Drawing from chapter one, you recall how your desires metamorphose into your identity. Stacy and Nick’s identity was not in Christ but a complex mix of the many micro-identities rooted in self. Additionally, you see a connection between their identity and the internal commentary of their CC. What captures the interest and concern of their CC is their purpose and position, namely their identity. Your interpretations of the events in your life depend on your goal and what you believe you deserve. As a result, your internal commentary becomes clouded by the alliance to your false identities (Ephesians 4:17). An unchecked CC is the Achilles heel of your internal conversation, leading you away from simply resting in Christ.
Thou knowest thou hast formed me with passions wild and strong, and listening to their witching voice has often led me wrong. – Robert Burns
For Stacy and Nick to gain traction in their Christian lives, they must recognize and shed their many false competing identities and simply find rest in their new Christ identity. This lasting change will only occur with the employment of a new Color Commentator.

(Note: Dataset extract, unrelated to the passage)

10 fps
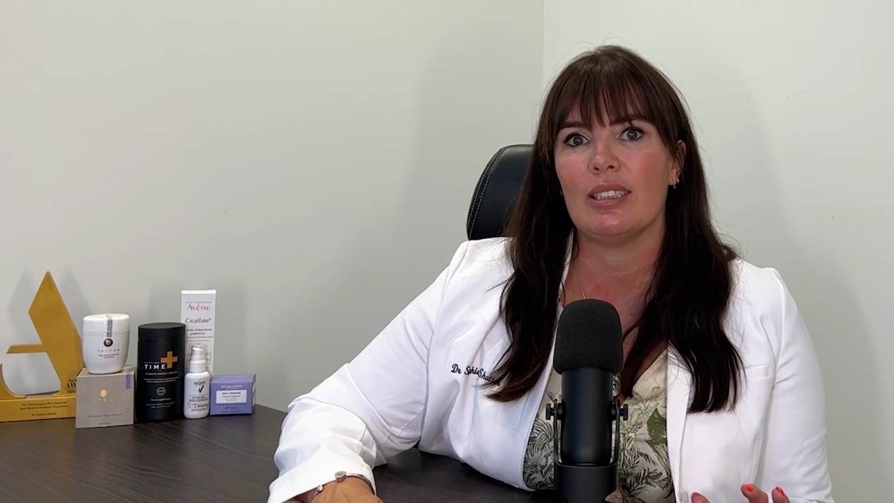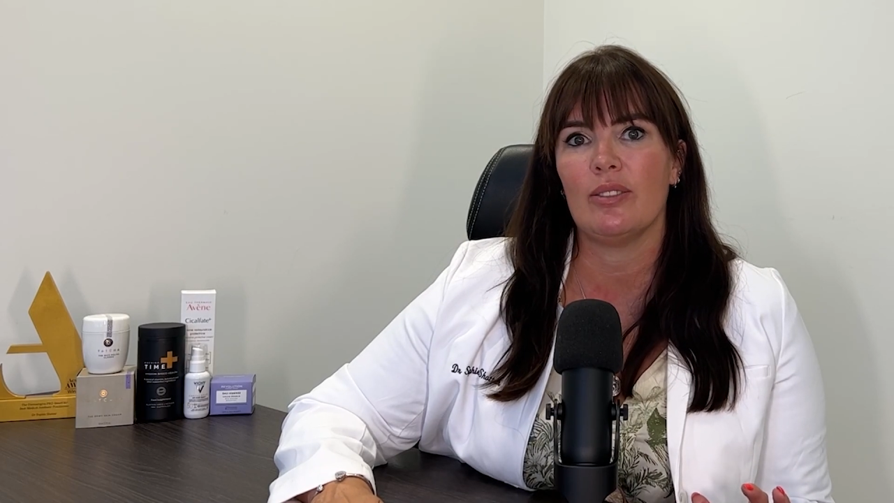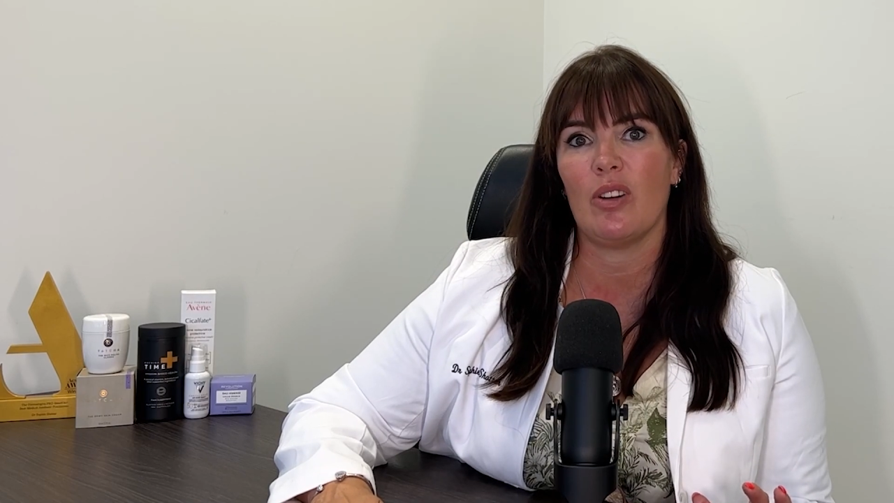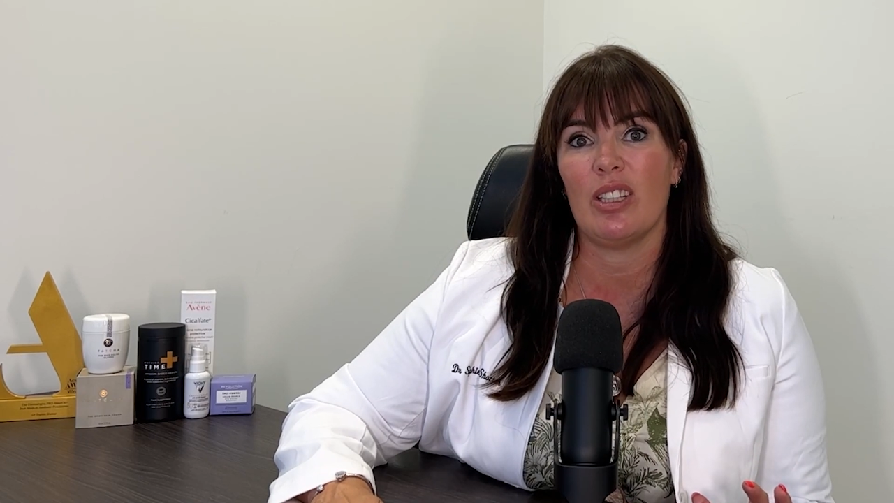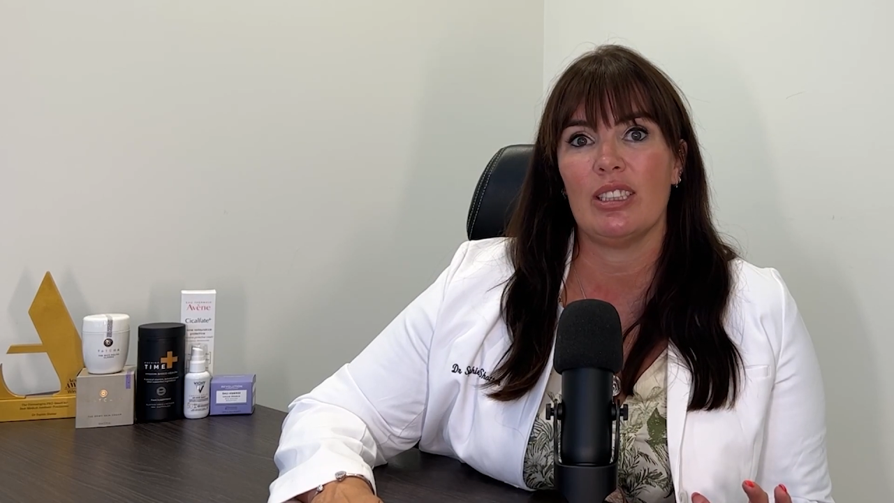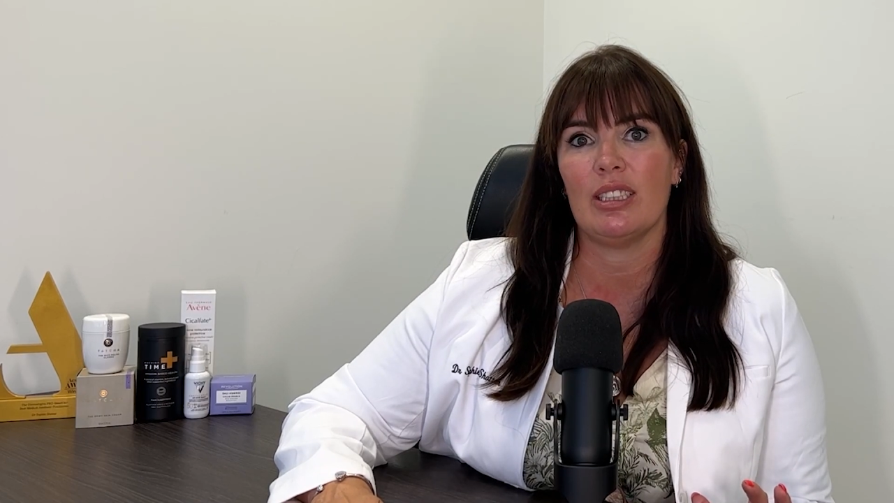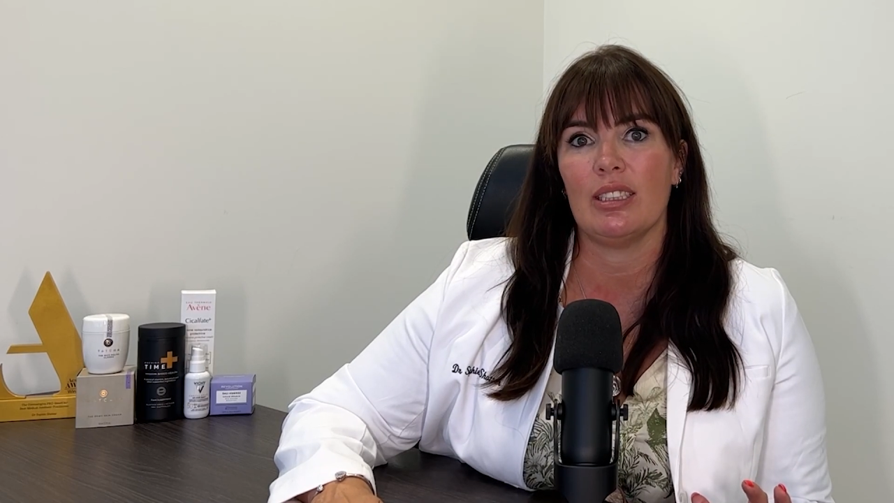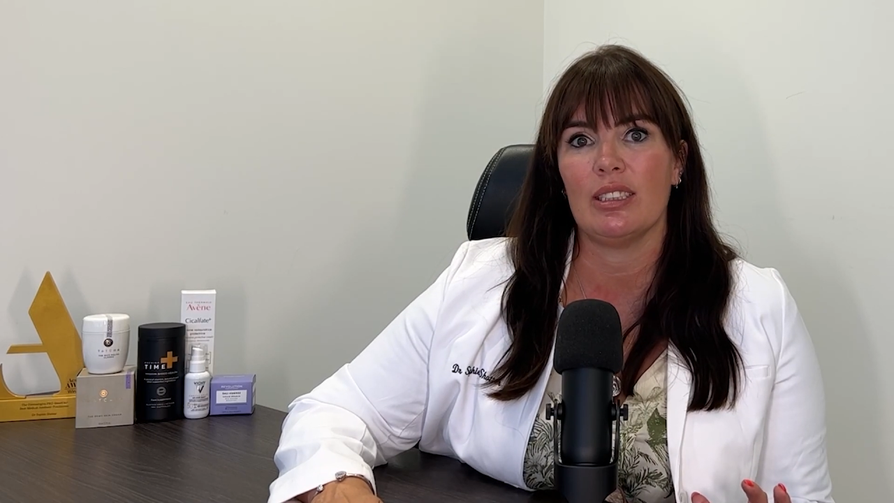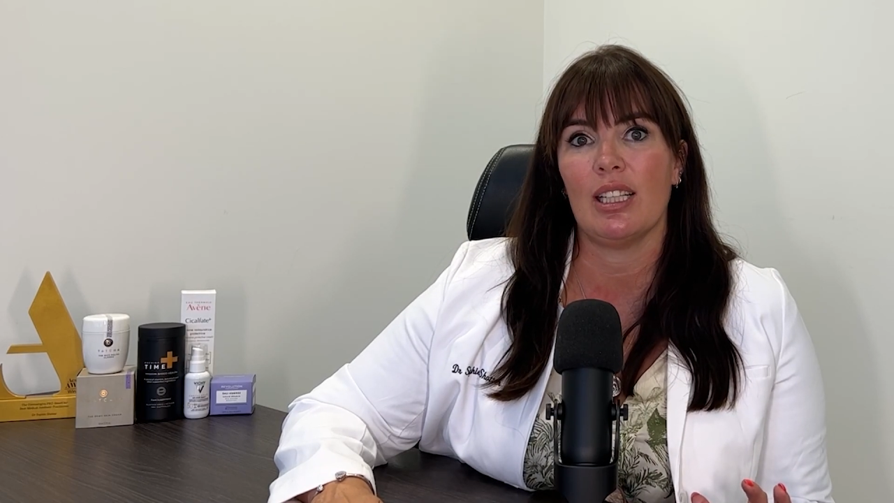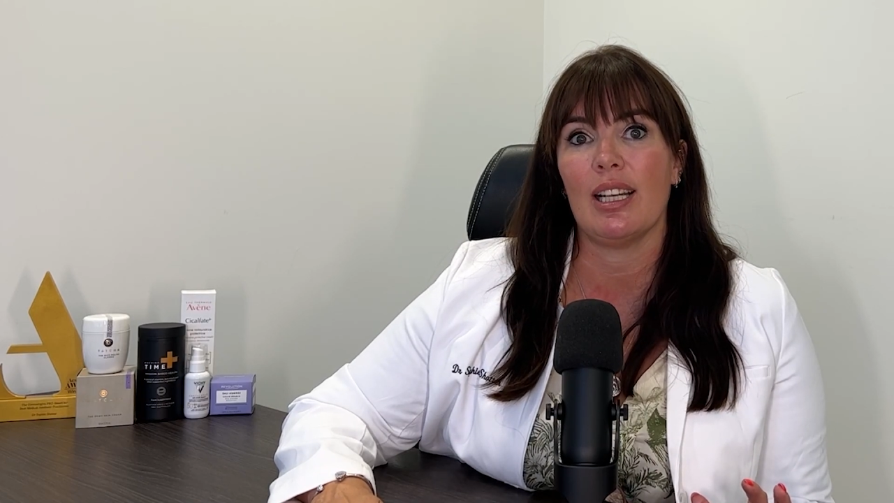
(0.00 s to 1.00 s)
is divided
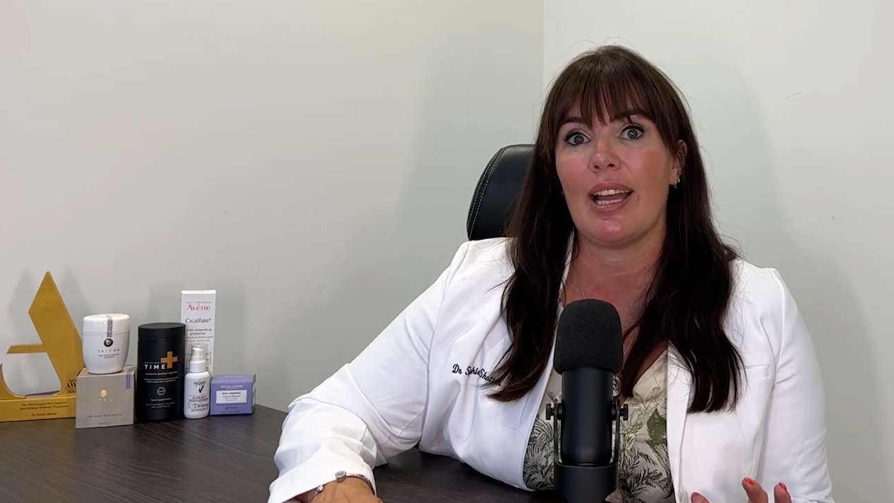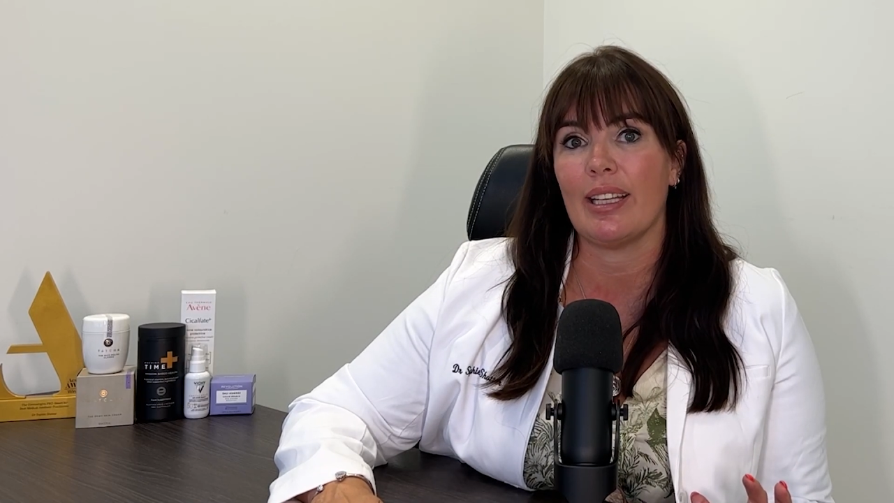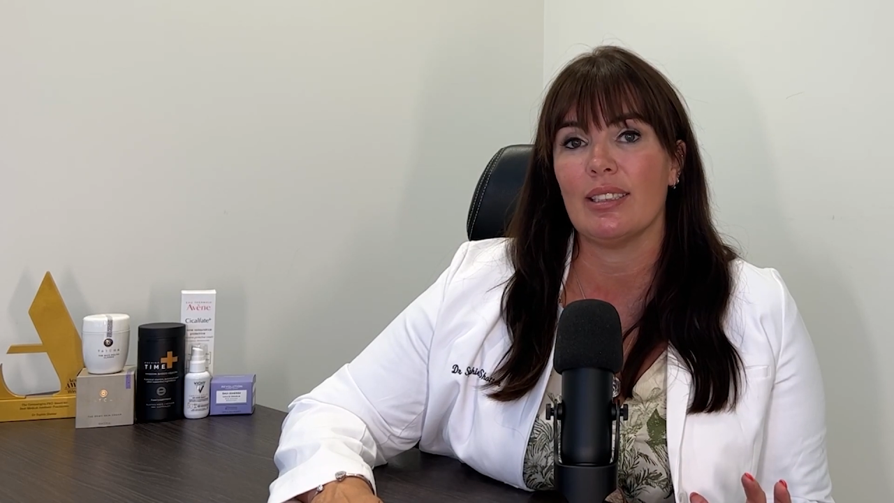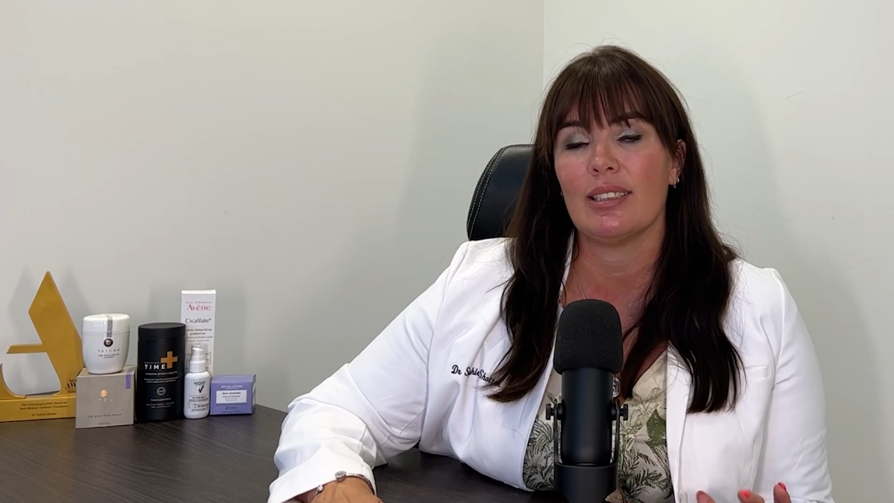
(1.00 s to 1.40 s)
into layers.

One of the more substantial blessings of regeneration is the indwelling presence of the Holy Spirit. Through this beautiful union, clouded in mystery, you now have the mind of Christ (1 Corinthians 2:15-16), which is the CC you need to put into play. It doesn’t come without a considerable investment of time and effort. You cannot know God’s mind unless you have His heart and Spirit and share in His character. Your task is for the character of Christ to transform your CC through Scripture reading, memorization, and prayer. To change your CC’s character, you must recognize the waywardness of everything about you, stripping away the deceptive workings of the flesh until only your in-Christ identity remains (Matthew 5:3). Careful, honest gospel self-examination of your functional identity should bring you to recognize, “I am more broken than I ever imagined, which exposes a troubling level of depravity in my heart and creates in me a desperate dependence on Christ.” In this context, reading the Bible, meditating, memorizing Scripture, and praying can profoundly transform the character of your CC.
As a Christian, you are in the lifelong battle of seeing past the workings of your flesh, counting all gains as a loss (Philippians 3:7-9), and becoming more humble in your own eyes, more weaned from self, more fixed on Him as your all-in-all. Gospel simplicity is the only way to find freedom from the trappings of the flesh. Suppose Stacy and Nick successfully strip away the areas of spiritual complexity formed by the many self-created micro-identities in their lives. In that case, their newly created CC will result in new freedom in life.
Stacy’s CC can quickly remind her of the genuine acceptance and love from Christ and enable her to acknowledge her counterfeit, unsatisfying, and destructive desires for male attention. She is now free to look around the coffee shop and find another single woman who looks like they could use a friend.
With news of the promotion, Nick can decisively find comfort in God’s flawlessly ordained plan. His biblically informed, gospel-motivated CC reminds him that God withholds no good thing (Psalm 84:11), so his focus can turn outward, endeavoring to serve his coworkers selflessly.